§ WHAT IS EXPECTED:
Every record that follows should be copied exactly. No picture belongs in the copy.

(Records from a dataset)
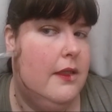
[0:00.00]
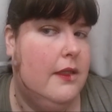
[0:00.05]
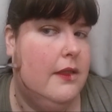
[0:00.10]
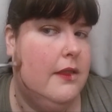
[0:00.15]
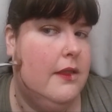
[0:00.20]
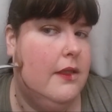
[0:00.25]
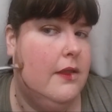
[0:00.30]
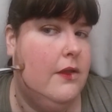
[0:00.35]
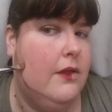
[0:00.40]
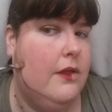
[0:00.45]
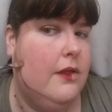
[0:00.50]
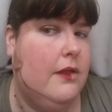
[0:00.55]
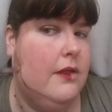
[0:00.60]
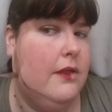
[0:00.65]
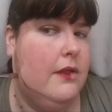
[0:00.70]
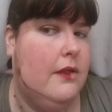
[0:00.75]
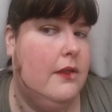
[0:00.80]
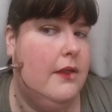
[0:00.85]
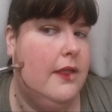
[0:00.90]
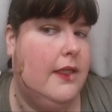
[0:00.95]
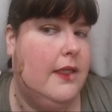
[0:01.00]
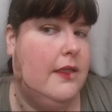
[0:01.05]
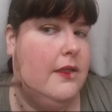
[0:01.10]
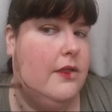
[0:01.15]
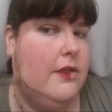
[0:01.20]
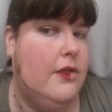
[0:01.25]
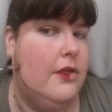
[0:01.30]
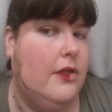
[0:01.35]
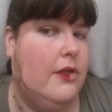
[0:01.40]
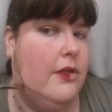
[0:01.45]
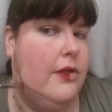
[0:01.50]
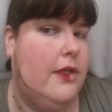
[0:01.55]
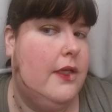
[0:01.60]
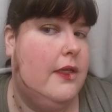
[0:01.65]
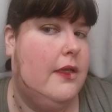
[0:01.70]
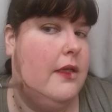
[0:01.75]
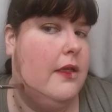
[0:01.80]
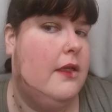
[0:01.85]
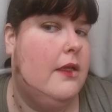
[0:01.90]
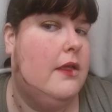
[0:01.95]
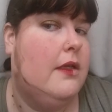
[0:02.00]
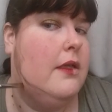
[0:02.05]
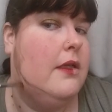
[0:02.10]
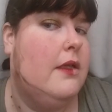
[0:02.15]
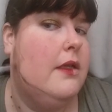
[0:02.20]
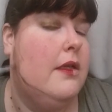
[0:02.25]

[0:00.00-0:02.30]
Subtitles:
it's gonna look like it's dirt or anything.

§ SOLUTION BELOW:
[0:00.00]
[0:00.05]
[0:00.10]
[0:00.15]
[0:00.20]
[0:00.25]
[0:00.30]
[0:00.35]
[0:00.40]
[0:00.45]
[0:00.50]
[0:00.55]
[0:00.60]
[0:00.65]
[0:00.70]
[0:00.75]
[0:00.80]
[0:00.85]
[0:00.90]
[0:00.95]
[0:01.00]
[0:01.05]
[0:01.10]
[0:01.15]
[0:01.20]
[0:01.25]
[0:01.30]
[0:01.35]
[0:01.40]
[0:01.45]
[0:01.50]
[0:01.55]
[0:01.60]
[0:01.65]
[0:01.70]
[0:01.75]
[0:01.80]
[0:01.85]
[0:01.90]
[0:01.95]
[0:02.00]
[0:02.05]
[0:02.10]
[0:02.15]
[0:02.20]
[0:02.25]

[0:00.00-0:02.30]
Subtitles:
it's gonna look like it's dirt or anything.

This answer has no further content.